Stable, predictive biomarkers and interpretable disease signatures are seen as a significant step towards personalized medicine. In this perspective, integration of multi-omic data coming from genomics, transcriptomics, glycomics, proteomics, metabolomics is a powerful strategy to reconstruct and analyse complex multi-dimensional interactions, enabling deeper mechanistic and medical insight. At the same time, there is a rising concern that much of such different omic data -although often publicly and freely available- lie in databases and repositories underutilised or not used at all. Issues coming from lack of standardisation and shared biological identities are also well-known. From these considerations, a novel, pressing request arises from the life sciences to design methodologies and approaches that allow for these data to be interpreted as a whole, i.e. as intertwined molecular signatures containing genes, proteins, mRNAs and miRNAs, able to capture inter-layers connections and complexity. Papers discuss data integration approaches and methods of several types and extents, their application in understanding the pathogenesis of specific diseases or in identifying candidate biomarkers to exploit the full benefit of multi-omic datasets and their intrinsic information content. Topics of interest include, but are not limited to: • Methods for the integration of layered data, including, but not limited to, genomics, transcriptomics, glycomics, proteomics, metabolomics
• Application of multi-omic data integration approaches for diagnostic biomarker discovery in any field of the life sciences
• Innovative approaches for the analysis and the visualization of multi-omic datasets
• Methods and applications for systematic measurements from single/undivided samples (comprising genomic, transcriptomic, proteomic, metabolomic measurements, among others)

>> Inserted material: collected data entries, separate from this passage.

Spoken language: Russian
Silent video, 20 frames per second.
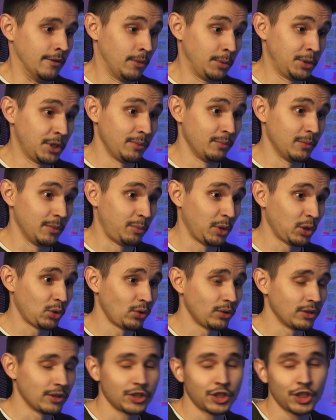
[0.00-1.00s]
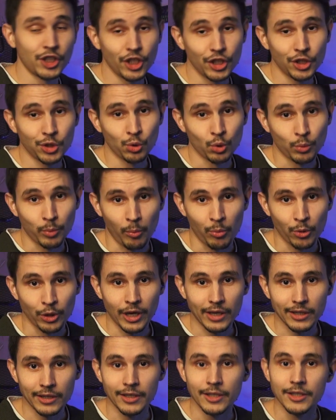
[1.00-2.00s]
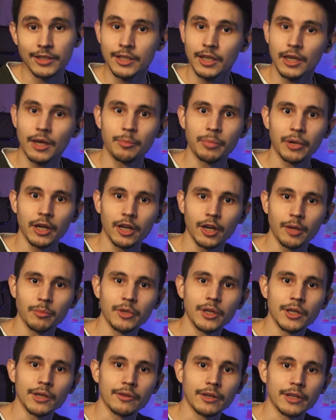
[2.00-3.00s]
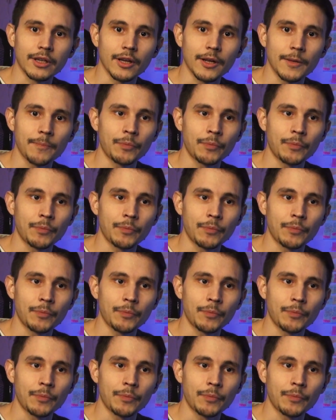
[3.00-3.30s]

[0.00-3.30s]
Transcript: в общем, Python чересчур популярный язык программирования.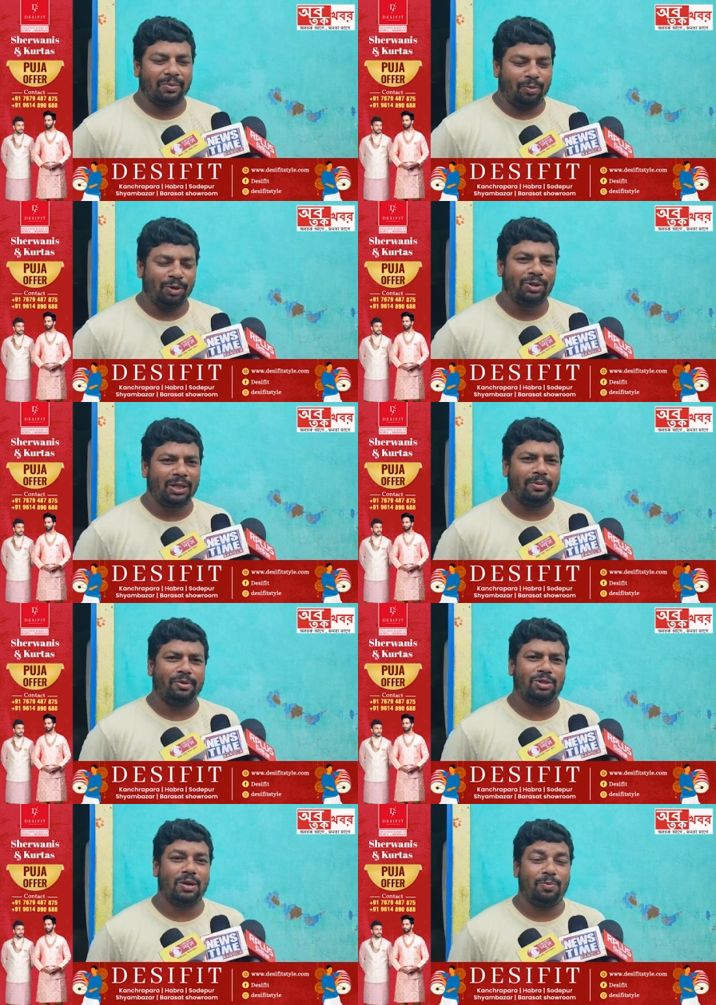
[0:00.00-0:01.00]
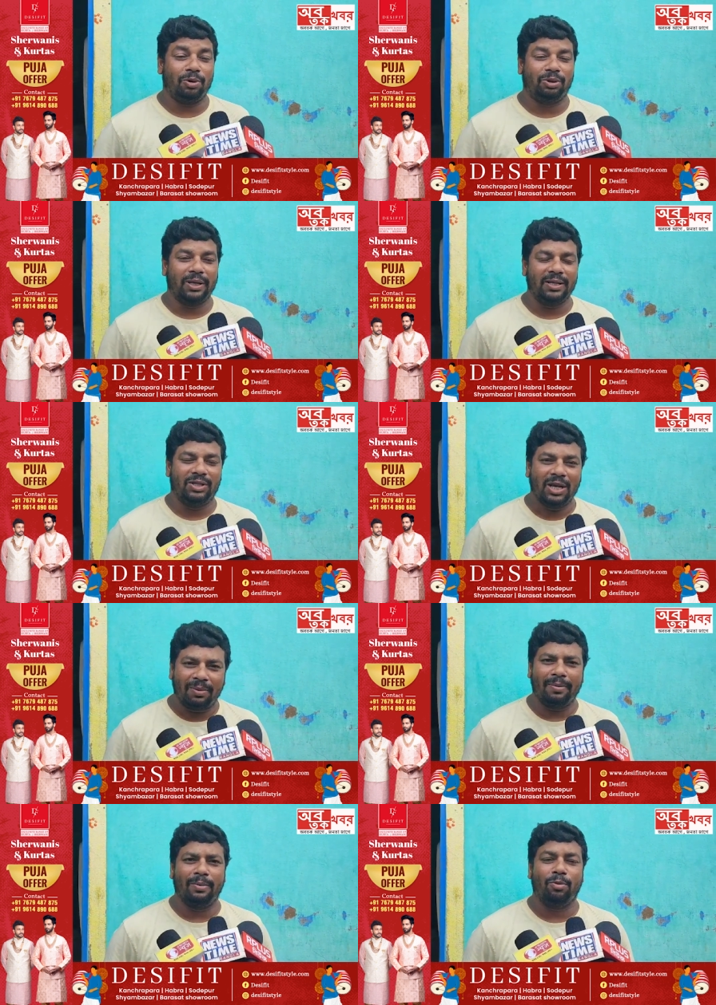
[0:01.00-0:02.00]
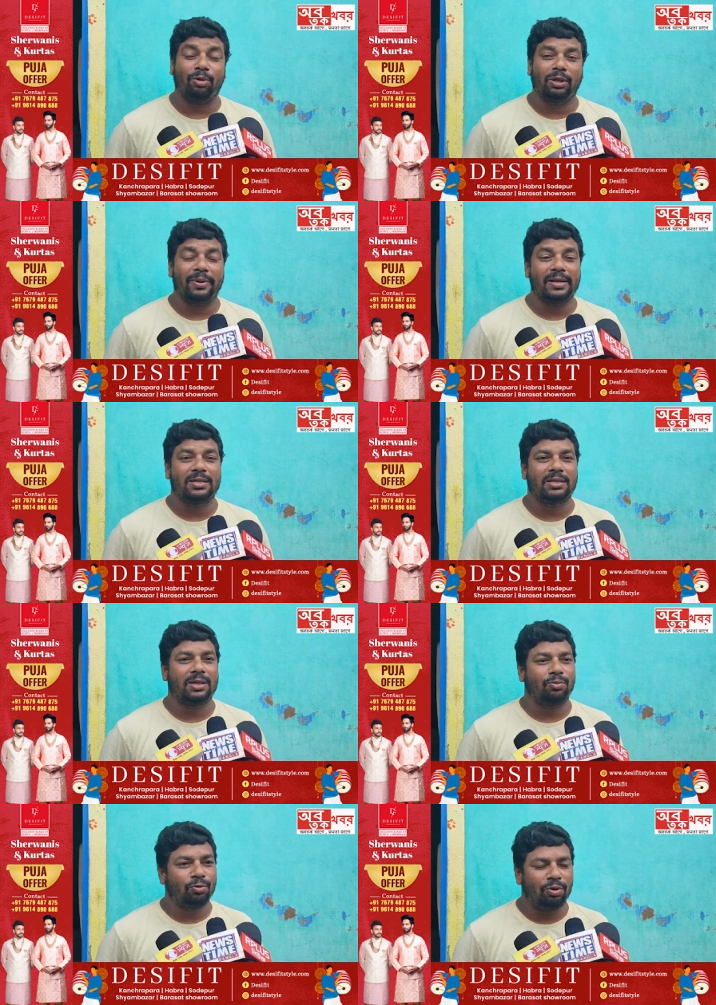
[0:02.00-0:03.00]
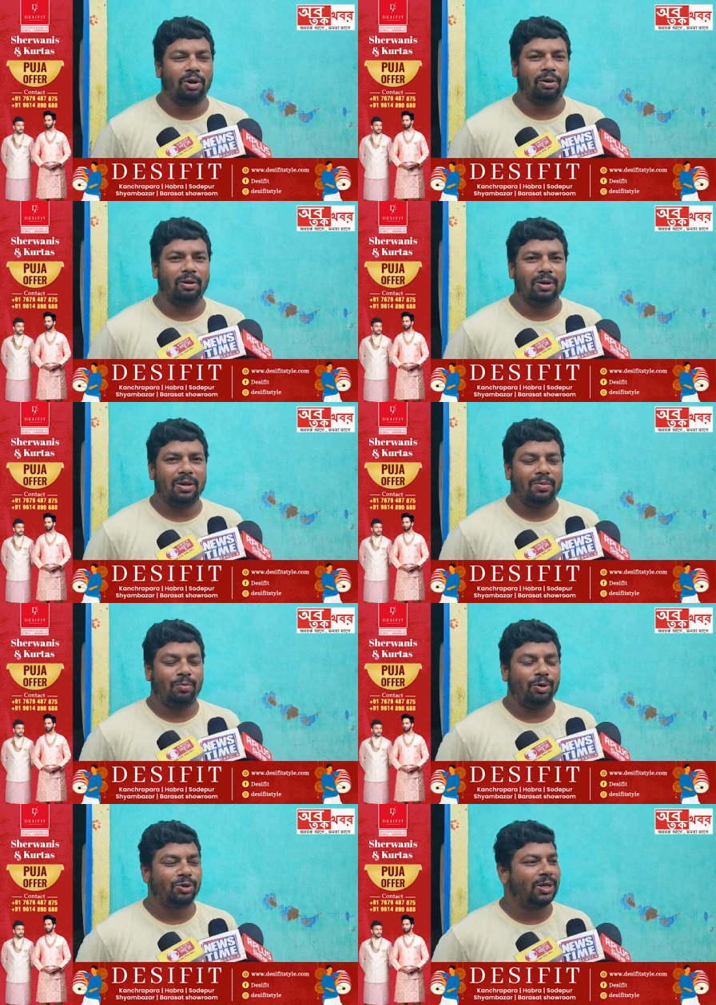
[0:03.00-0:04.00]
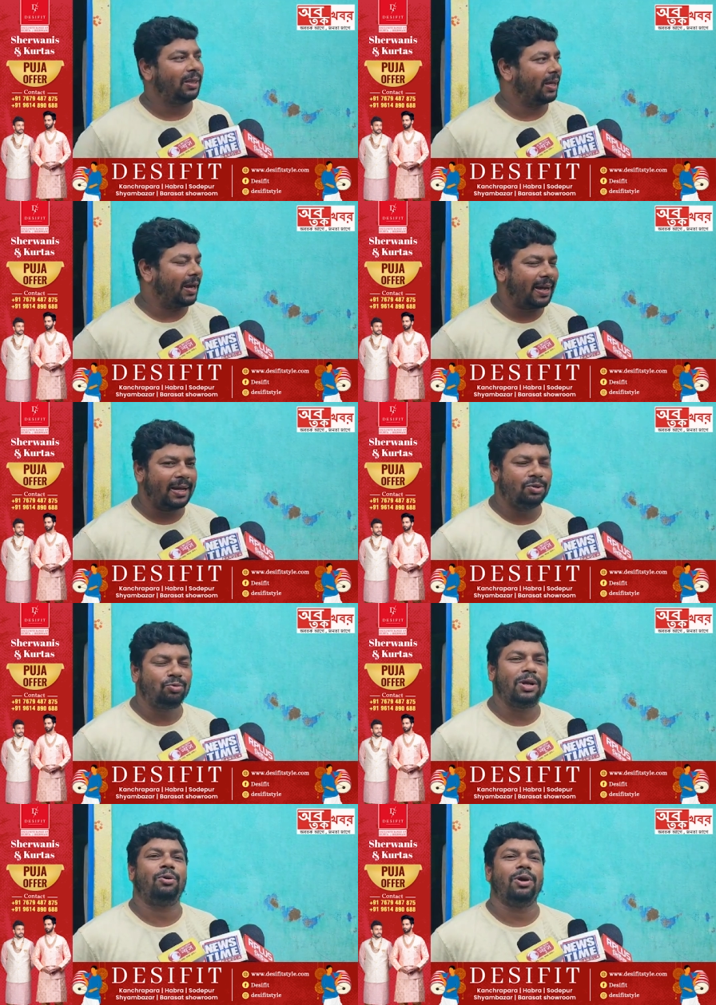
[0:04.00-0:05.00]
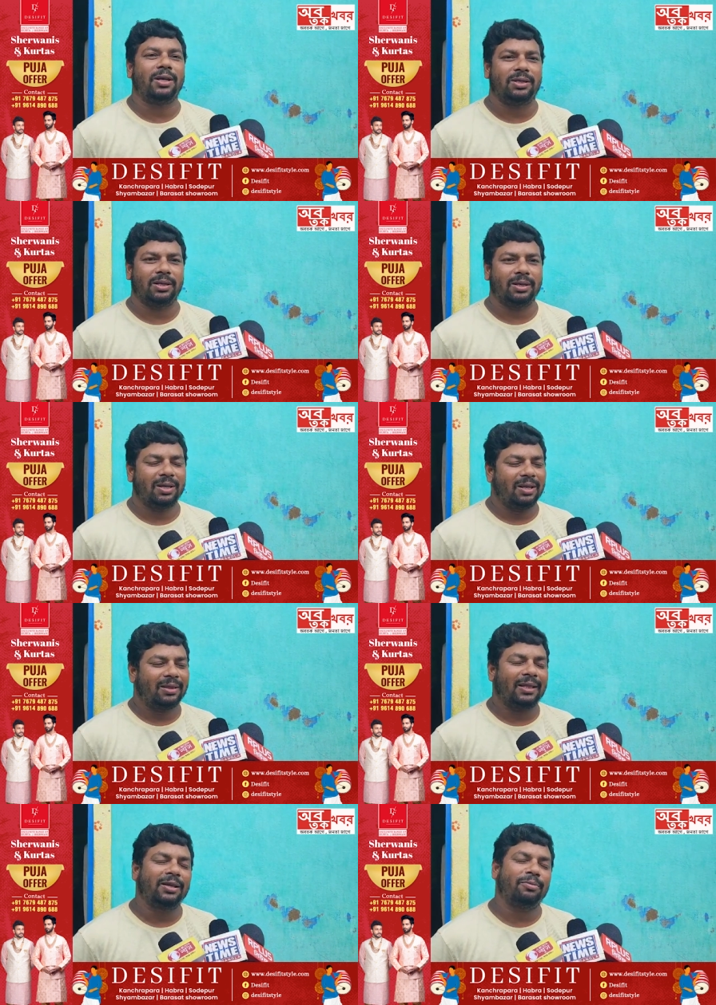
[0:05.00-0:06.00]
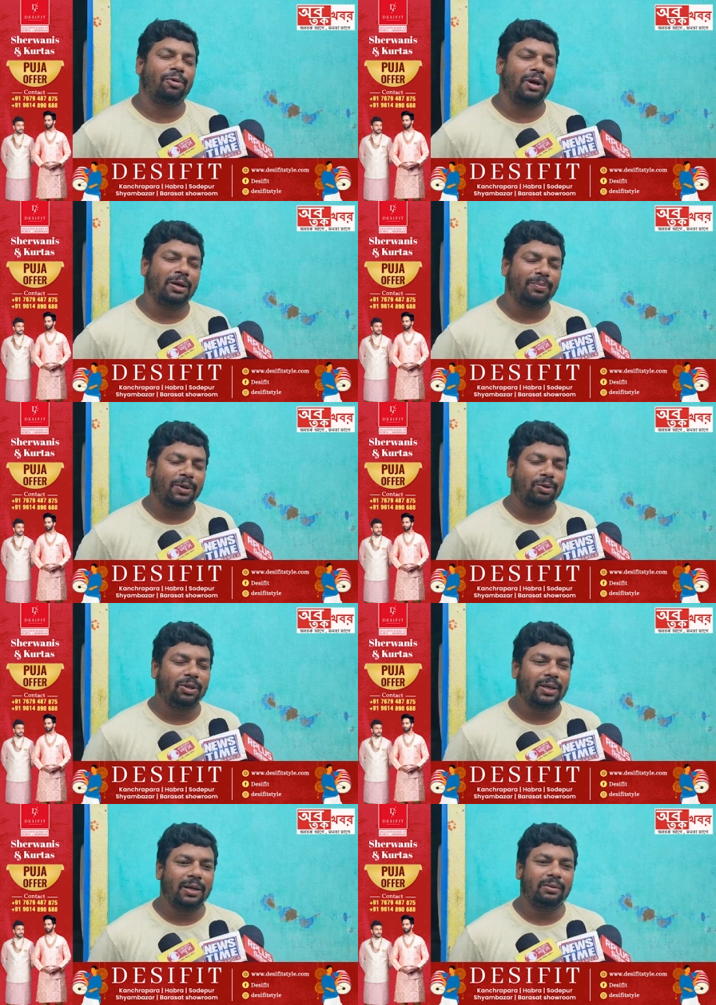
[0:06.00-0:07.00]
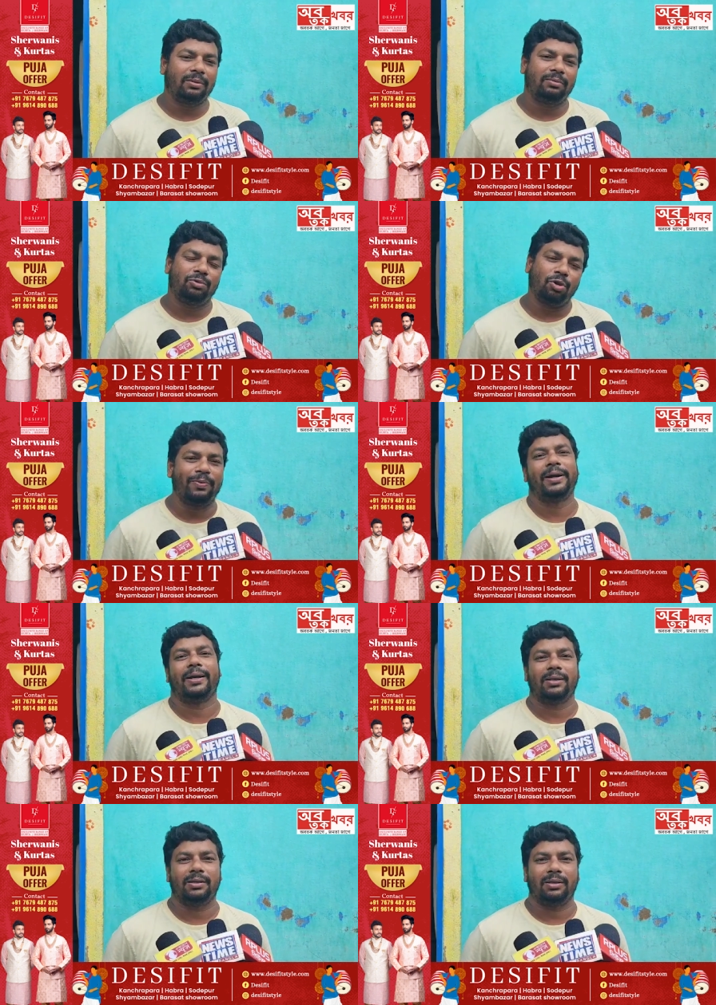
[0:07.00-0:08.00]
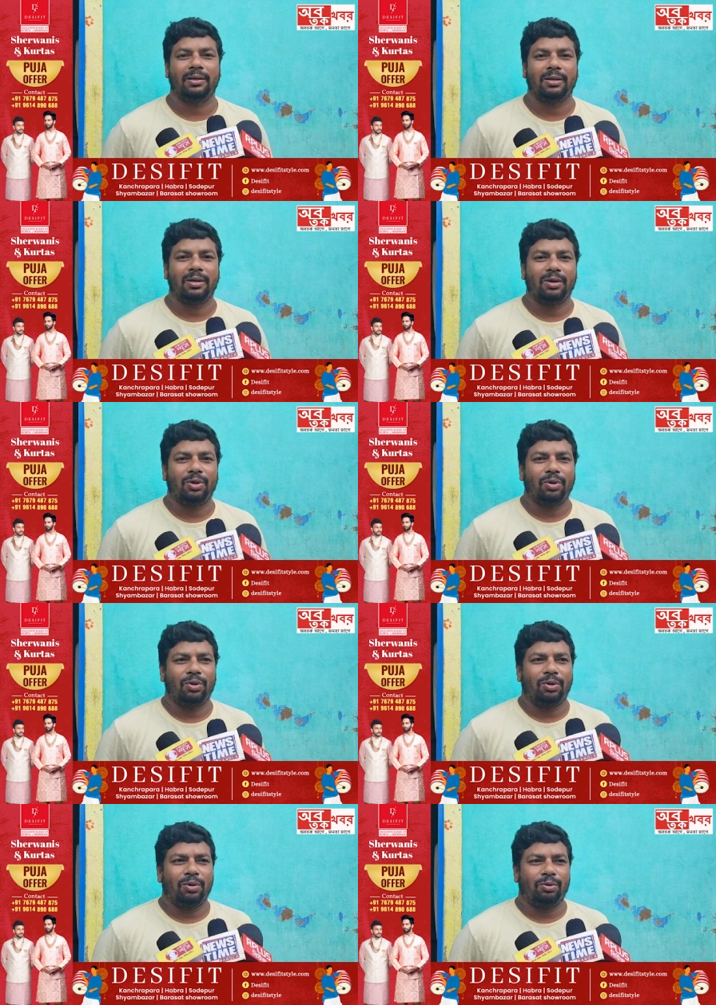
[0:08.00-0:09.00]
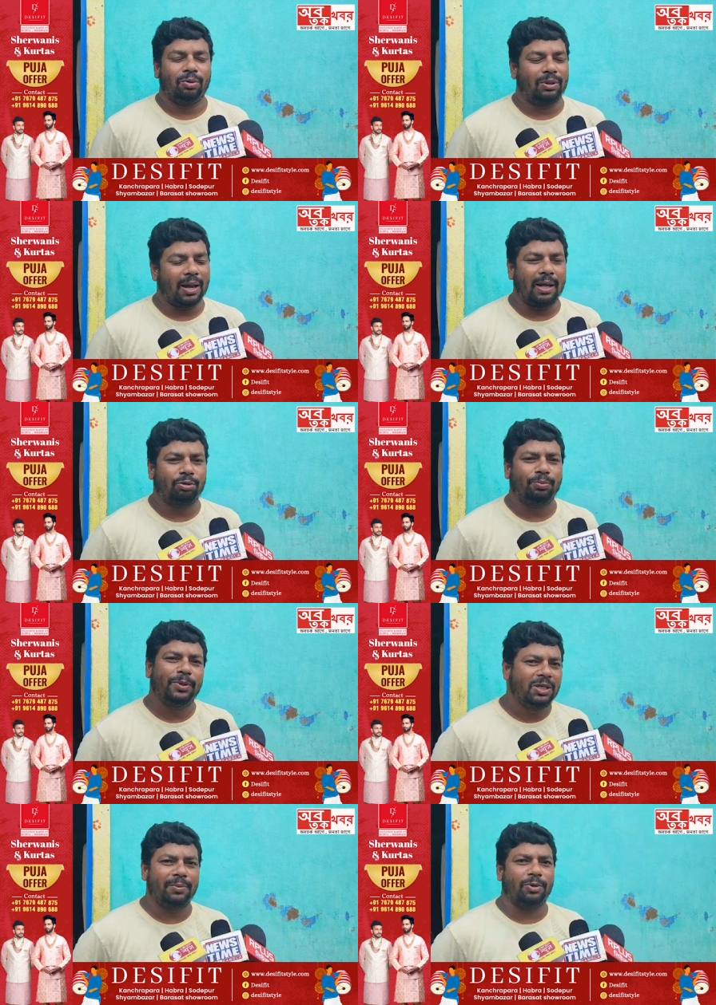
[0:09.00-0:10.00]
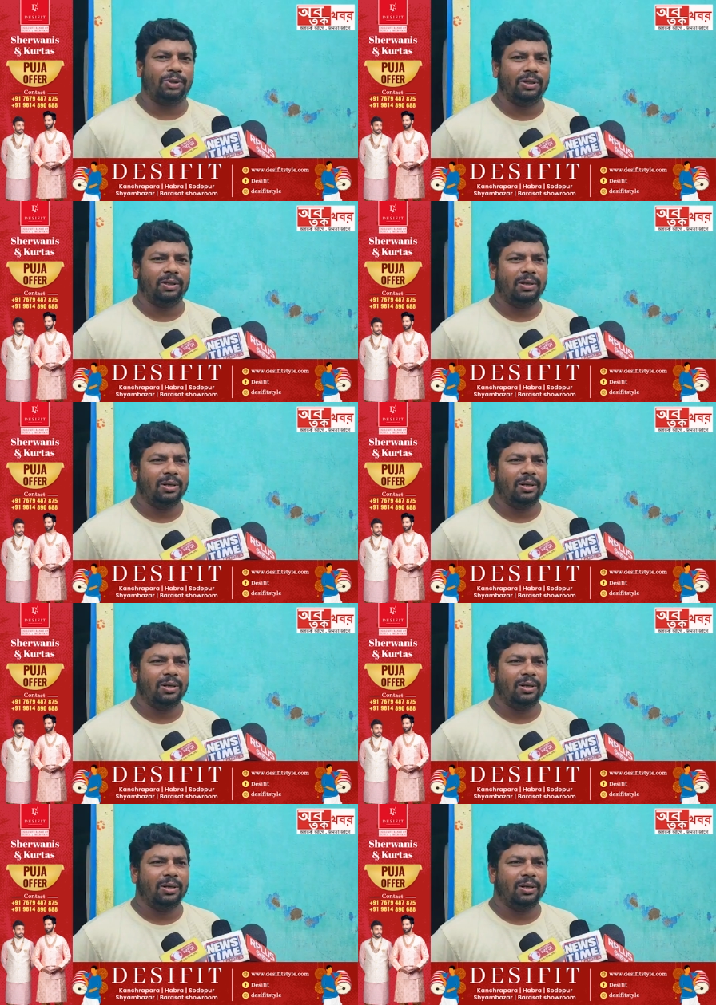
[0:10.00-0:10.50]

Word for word: পঞ্চায়েত ব্যবস্থার পর থেকে যেভাবে মমতা ব্যানার্জির যে উন্নয়ন পঞ্চায়েত এলাকা জুড়ে হয়েছে তাতে অনেক বিরোধীদের চোখ ফেটে গেছে তো তারা তো পিছিয়ে পড়ছে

• Multi-scale approaches for integrated dynamic modelling and simulation
• Implementation of applications, computational resources and repositories devoted to data integration including, but not limited to, data warehousing, database federation, semantic integration, service-oriented and/or wiki integration
• Issues related to the definition and implementation of standards, shared identities and semantics, with particular focus on the integration problem. Research papers, reviews and short communications on all topics related to the above issues were welcomed.